- WORK ITEM
Your answer must be an exact transcription of every record below, with the pictures omitted.

- Saved entries
────

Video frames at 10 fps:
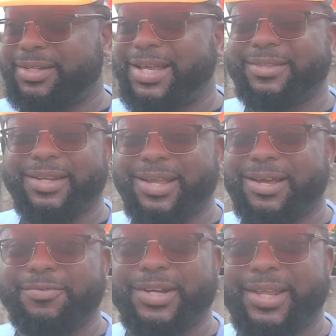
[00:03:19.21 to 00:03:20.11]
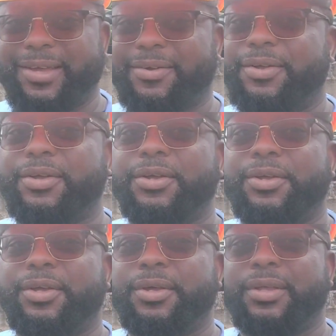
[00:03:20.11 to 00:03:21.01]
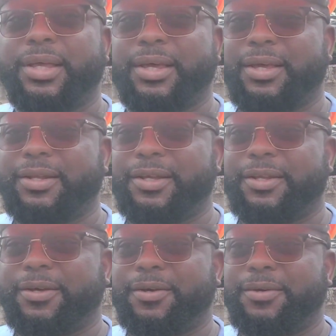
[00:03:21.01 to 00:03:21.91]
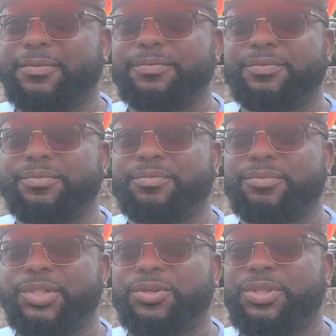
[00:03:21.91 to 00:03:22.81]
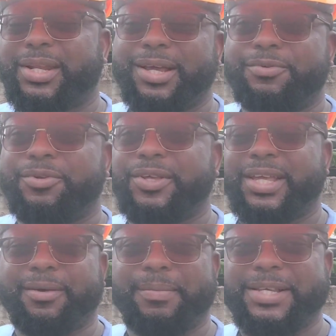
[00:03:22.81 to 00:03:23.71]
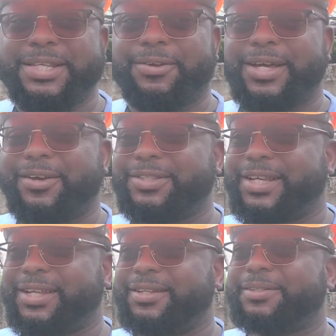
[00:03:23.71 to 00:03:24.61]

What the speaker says: There are 300 here, and then 300 here. My son counted it,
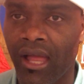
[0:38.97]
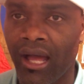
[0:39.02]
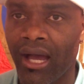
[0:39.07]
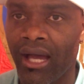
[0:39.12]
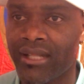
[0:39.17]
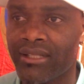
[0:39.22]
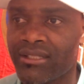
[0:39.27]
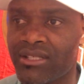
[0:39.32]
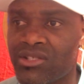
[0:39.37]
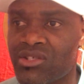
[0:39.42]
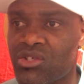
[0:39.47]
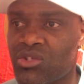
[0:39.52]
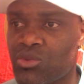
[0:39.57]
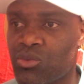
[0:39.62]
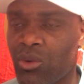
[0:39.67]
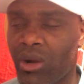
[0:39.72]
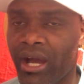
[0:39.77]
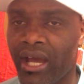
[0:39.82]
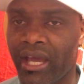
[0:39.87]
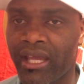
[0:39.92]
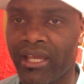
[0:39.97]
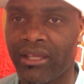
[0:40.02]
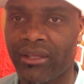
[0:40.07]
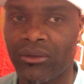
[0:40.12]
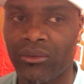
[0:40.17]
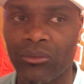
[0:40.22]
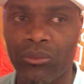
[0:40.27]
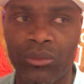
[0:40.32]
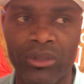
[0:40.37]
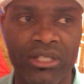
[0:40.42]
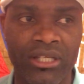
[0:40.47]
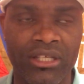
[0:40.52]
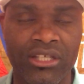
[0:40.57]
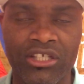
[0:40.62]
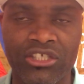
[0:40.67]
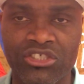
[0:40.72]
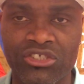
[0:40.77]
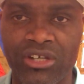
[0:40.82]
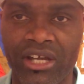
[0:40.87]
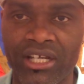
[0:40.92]
And this is why when you
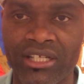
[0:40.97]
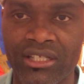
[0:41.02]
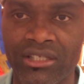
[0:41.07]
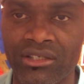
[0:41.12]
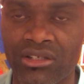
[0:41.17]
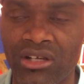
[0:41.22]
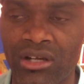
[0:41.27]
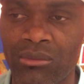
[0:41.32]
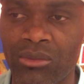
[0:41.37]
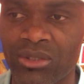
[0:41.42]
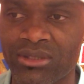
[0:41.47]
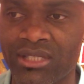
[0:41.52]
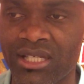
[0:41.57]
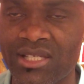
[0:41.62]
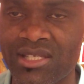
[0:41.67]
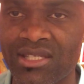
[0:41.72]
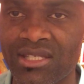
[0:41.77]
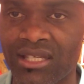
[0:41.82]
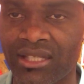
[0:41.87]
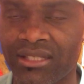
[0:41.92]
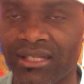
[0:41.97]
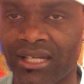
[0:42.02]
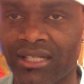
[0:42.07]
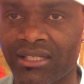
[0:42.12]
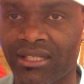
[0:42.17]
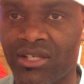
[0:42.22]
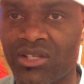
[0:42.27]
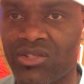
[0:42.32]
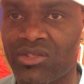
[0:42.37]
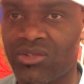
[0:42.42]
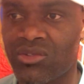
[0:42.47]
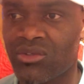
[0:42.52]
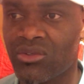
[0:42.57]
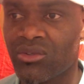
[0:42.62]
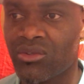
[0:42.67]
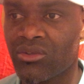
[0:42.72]
hear Troy Deeney come out and said that there's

────

- ANSWER FOR THE TASK
Video frames at 10 fps:
[00:03:19.21 to 00:03:20.11]
[00:03:20.11 to 00:03:21.01]
[00:03:21.01 to 00:03:21.91]
[00:03:21.91 to 00:03:22.81]
[00:03:22.81 to 00:03:23.71]
[00:03:23.71 to 00:03:24.61]

What the speaker says: There are 300 here, and then 300 here. My son counted it,
[0:38.97]
[0:39.02]
[0:39.07]
[0:39.12]
[0:39.17]
[0:39.22]
[0:39.27]
[0:39.32]
[0:39.37]
[0:39.42]
[0:39.47]
[0:39.52]
[0:39.57]
[0:39.62]
[0:39.67]
[0:39.72]
[0:39.77]
[0:39.82]
[0:39.87]
[0:39.92]
[0:39.97]
[0:40.02]
[0:40.07]
[0:40.12]
[0:40.17]
[0:40.22]
[0:40.27]
[0:40.32]
[0:40.37]
[0:40.42]
[0:40.47]
[0:40.52]
[0:40.57]
[0:40.62]
[0:40.67]
[0:40.72]
[0:40.77]
[0:40.82]
[0:40.87]
[0:40.92]
And this is why when you
[0:40.97]
[0:41.02]
[0:41.07]
[0:41.12]
[0:41.17]
[0:41.22]
[0:41.27]
[0:41.32]
[0:41.37]
[0:41.42]
[0:41.47]
[0:41.52]
[0:41.57]
[0:41.62]
[0:41.67]
[0:41.72]
[0:41.77]
[0:41.82]
[0:41.87]
[0:41.92]
[0:41.97]
[0:42.02]
[0:42.07]
[0:42.12]
[0:42.17]
[0:42.22]
[0:42.27]
[0:42.32]
[0:42.37]
[0:42.42]
[0:42.47]
[0:42.52]
[0:42.57]
[0:42.62]
[0:42.67]
[0:42.72]
hear Troy Deeney come out and said that there's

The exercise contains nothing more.